IL CORAGGIO DEL DIACONO TOCHTUEV PERSEGUITATO PER LA FEDE

Nell’agosto del 2012 il sito Internet ilsussidiario.net ha pubblicato un articolo a firma di Mara Dell’Asta, della Fondazione Russia Cristiana di Seriate (Bergamo) e Milano, nel quale, ricordando i martiri per la fede del periodo sovietico e gli approfonditi studi per ricostruirne almeno alcune storie, è raccontata la vicenda esemplare di un diacono finito nella morsa della polizia politica. Nella sua testimonianza è racchiuso in maniera emblematica il coraggio di tanti cristiani, ortodossi e cattolici, finiti nel “tritacarne” del Gulag.

Sono millecinquecento, più o meno, i martiri e confessori della fede uccisi dai bolscevichi e canonizzati finora dalla Chiesa ortodossa russa. Ma questa cifra, che non ha uguali in tutta la storia della cristianità per mole e per concentrazione temporale, è solo una minima parte della schiera di ignoti credenti che hanno dato la vita per Cristo nel XX secolo in Urss.
La Commissione martiri del Patriarcato di Mosca lavora a pieno regime perché si possa dare la dovuta venerazione alla schiera incalcolabile dei “nuovi martiri” ortodossi, anche se la progressiva chiusura degli archivi rende sempre più difficile, ormai quasi impossibile, studiare a fondo i materiali di ogni singolo caso.
Del resto, il lavoro negli archivi è assolutamente indispensabile per stabilire se ci sia stato o no martirio, poiché, contrariamente al tradizionale stile di canonizzazione ortodosso, che teneva conto innanzitutto della presenza di spoglie mortali incorrotte e della venerazione popolare, le nuove regole stabilite dall’autorità ecclesiastica sono molto rigorose e prevedono, oltre alla stesura di una “vita” del candidato martire, anche l’acquisizione di tutti i materiali dell’inchiesta: il mandato di arresto, tutti i verbali degli interrogatori e dei confronti, l’atto di accusa, la sentenza, l’atto di esecuzione. Inoltre, affinché la canonizzazione possa avere luogo è necessario verificare che, durante l’inchiesta, il cristiano non abbia, con le proprie deposizioni, coinvolto nessun altro innocente. Una condizione, questa, che molti ritengono fin troppo esigente data la tremenda pressione psicologica, la violenza fisica e il ricatto subito dalle povere vittime.

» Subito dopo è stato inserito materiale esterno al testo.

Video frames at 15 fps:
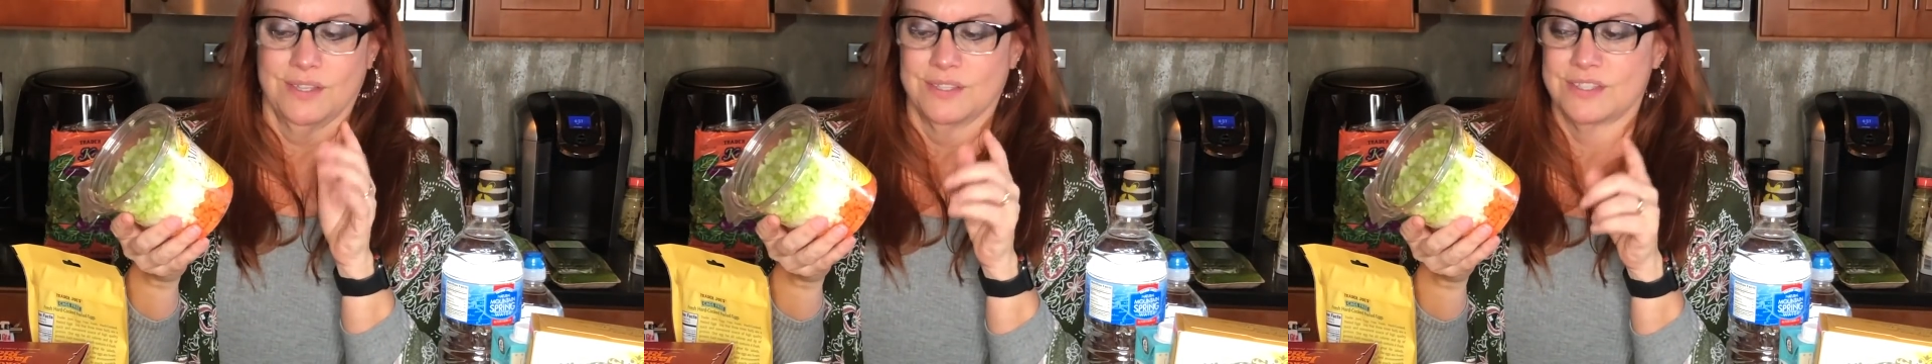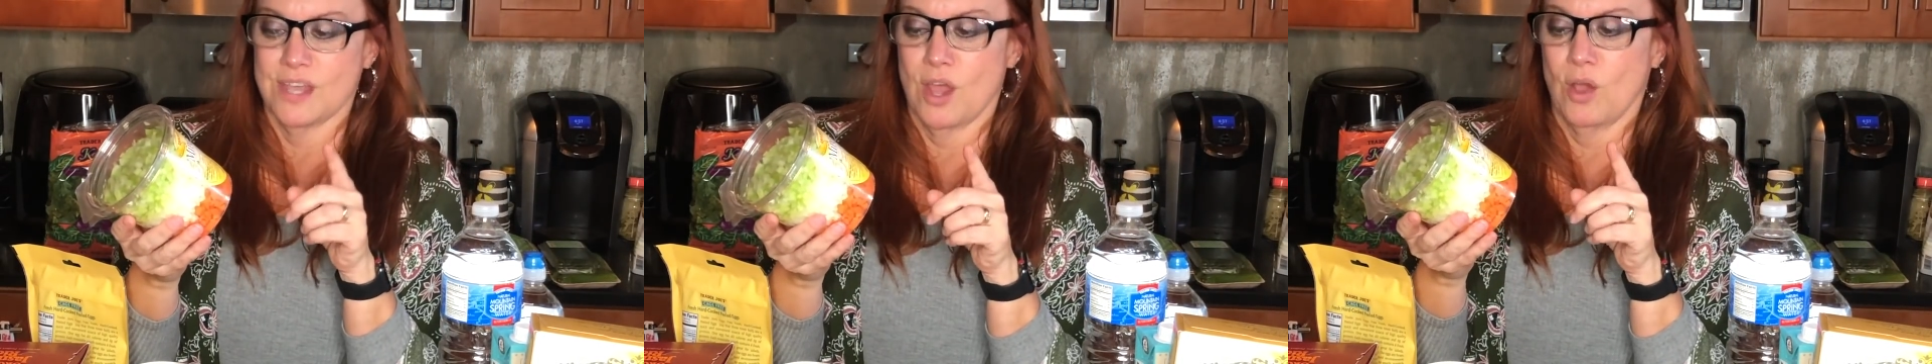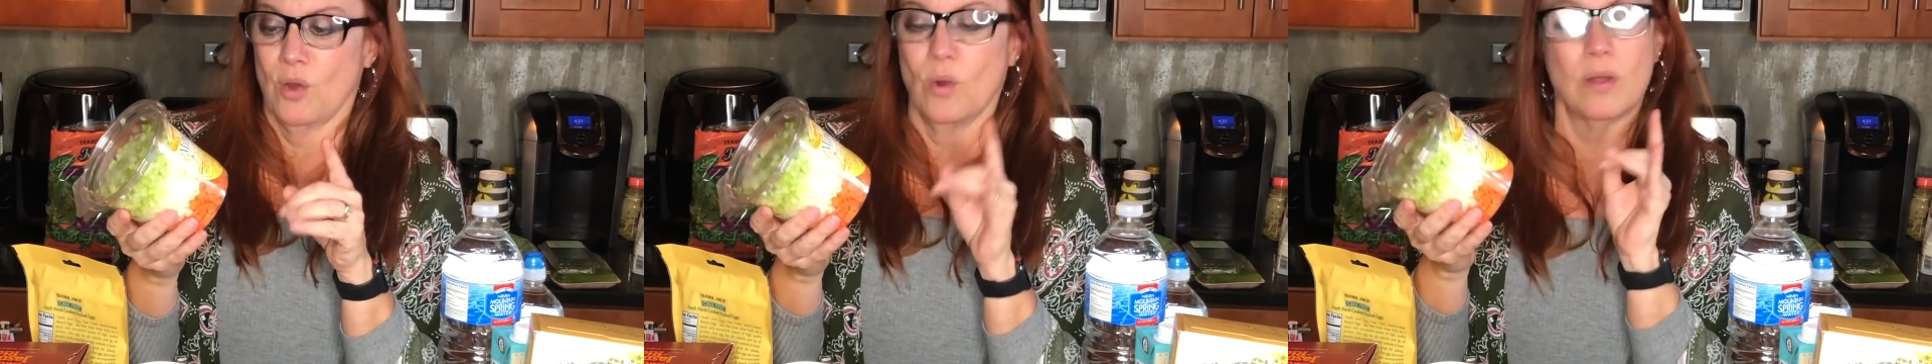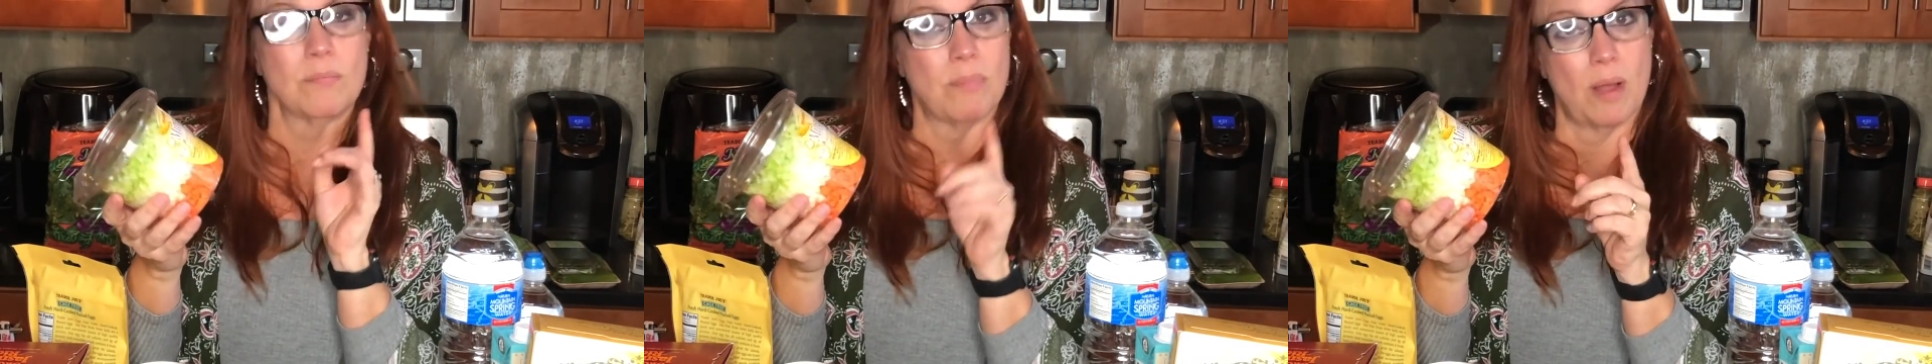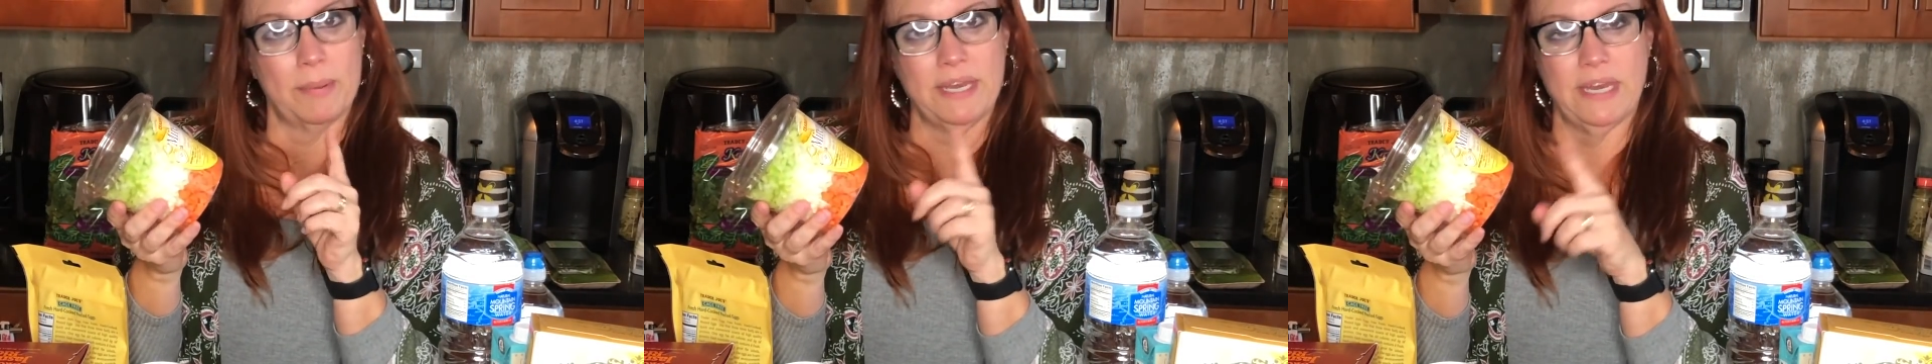So
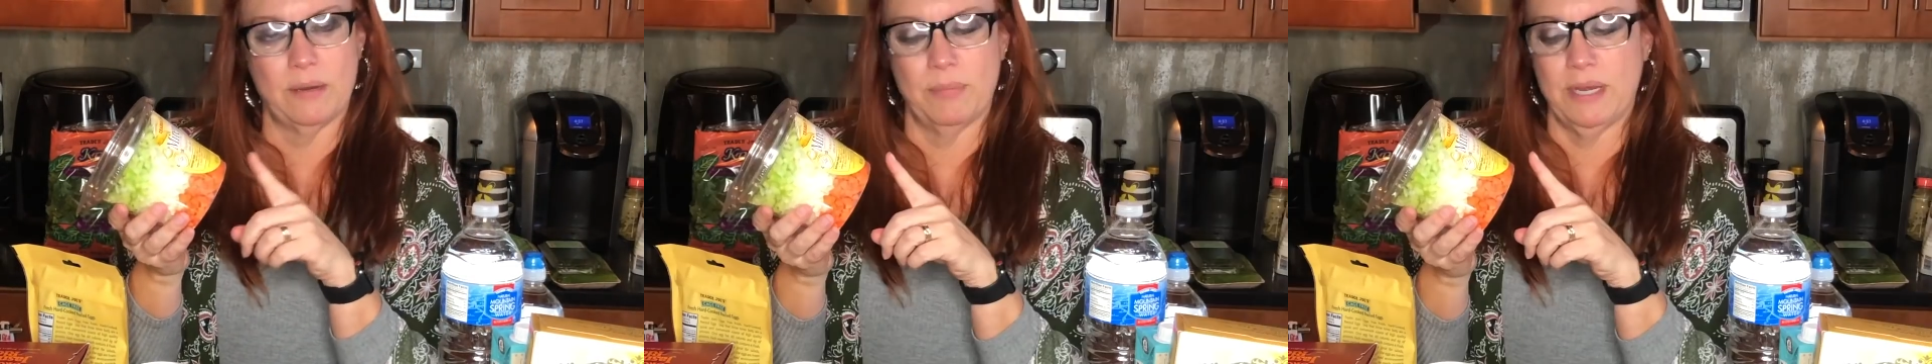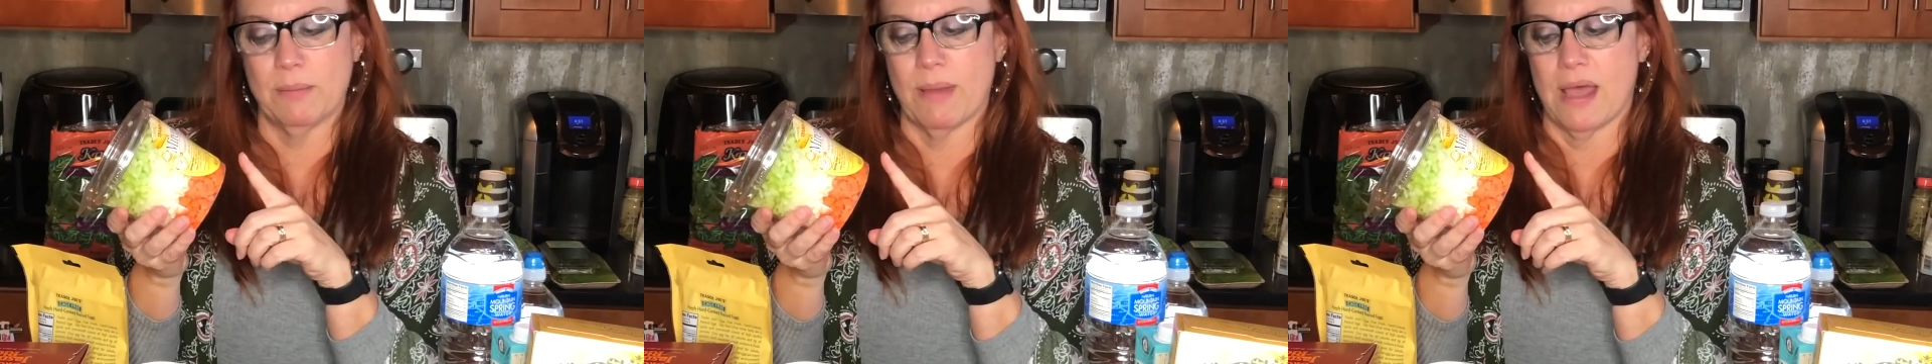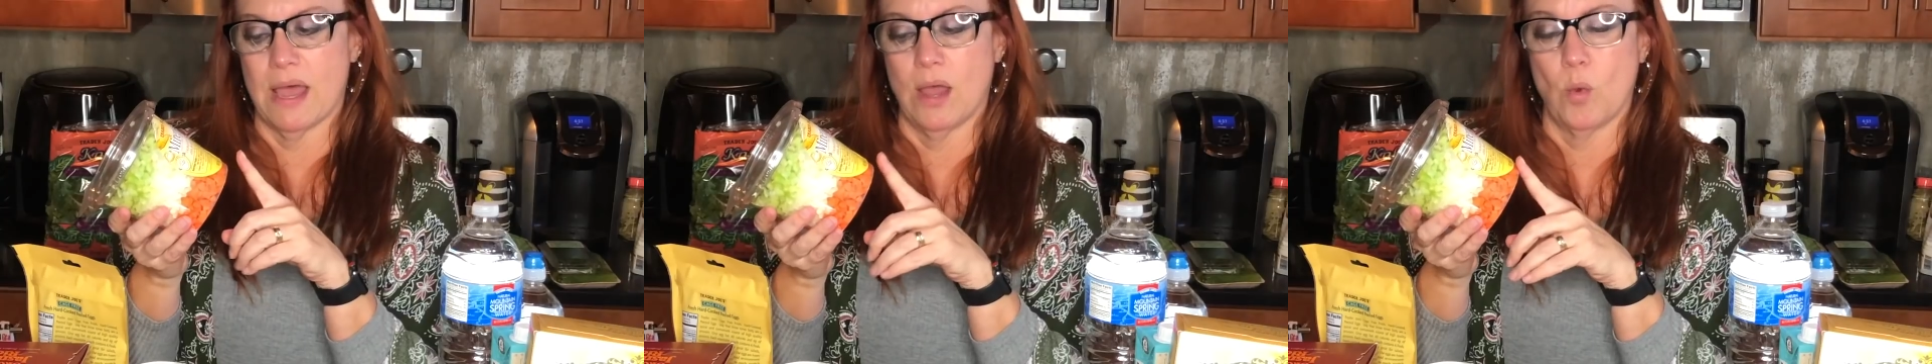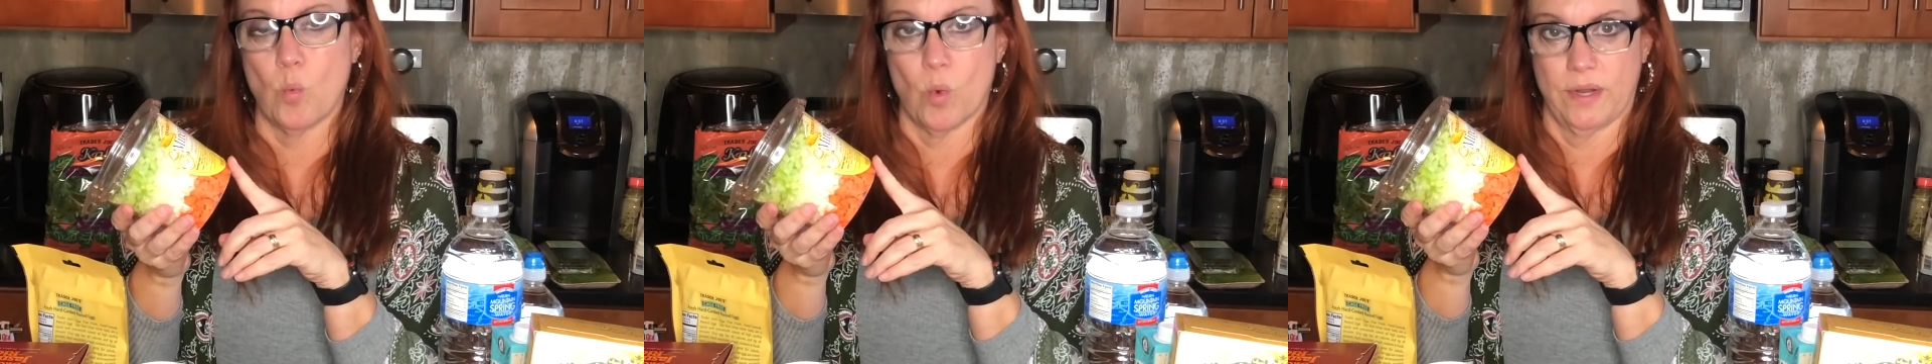Bobby needed me to buy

La presenza di queste precondizioni consente comunque di sgombrare il terreno da una venerazione dei martiri generica e sentimentale, dalle agiografie stilizzate. Dopo un vaglio così rigoroso resta soltanto il valore autentico, e infatti troviamo delle storie di martiri spoglie, antieroiche ma proprio per questo impressionanti.
Come quella di Nikolaj Tochtuev, consacrato diacono nel 1922 proprio nel pieno della prima persecuzione antireligiosa del giovane Stato sovietico. Viene arrestato quasi subito e mandato al confino; quando torna riesce a svolgere il suo ministero in un paese della periferia moscovita, Bolševo.
Il venerdì santo del 1940 viene convocato nell’ufficio dell’Nkvd a Mytiši, dove un giudice inquirente gli prospetta 8 anni di prigione se non accetta di fare l’informatore della polizia. Il diacono accetta, forse si spaventa, e firma l’impegno; torna a casa ma deve ripresentarsi il lunedì successivo. Possiamo immaginare lo stato d’animo di padre Nikolaj durante le celebrazioni pasquali, conscio di essersi impegnato per iscritto… Tuttavia esce dalla liturgia pasquale con una decisione.
Il lunedì dell’angelo raccoglie quel che gli può servire in prigione e si presenta all’ufficio dell’Nkvd con una dichiarazione scritta: «Compagno comandante, sconfesso la mia precedente firma, che ho fatto solo per poter celebrare la Pasqua e dire addio alla famiglia. Le mie convinzioni religiose e il mio abito non mi permettono di tradire neppure il mio peggior nemico…».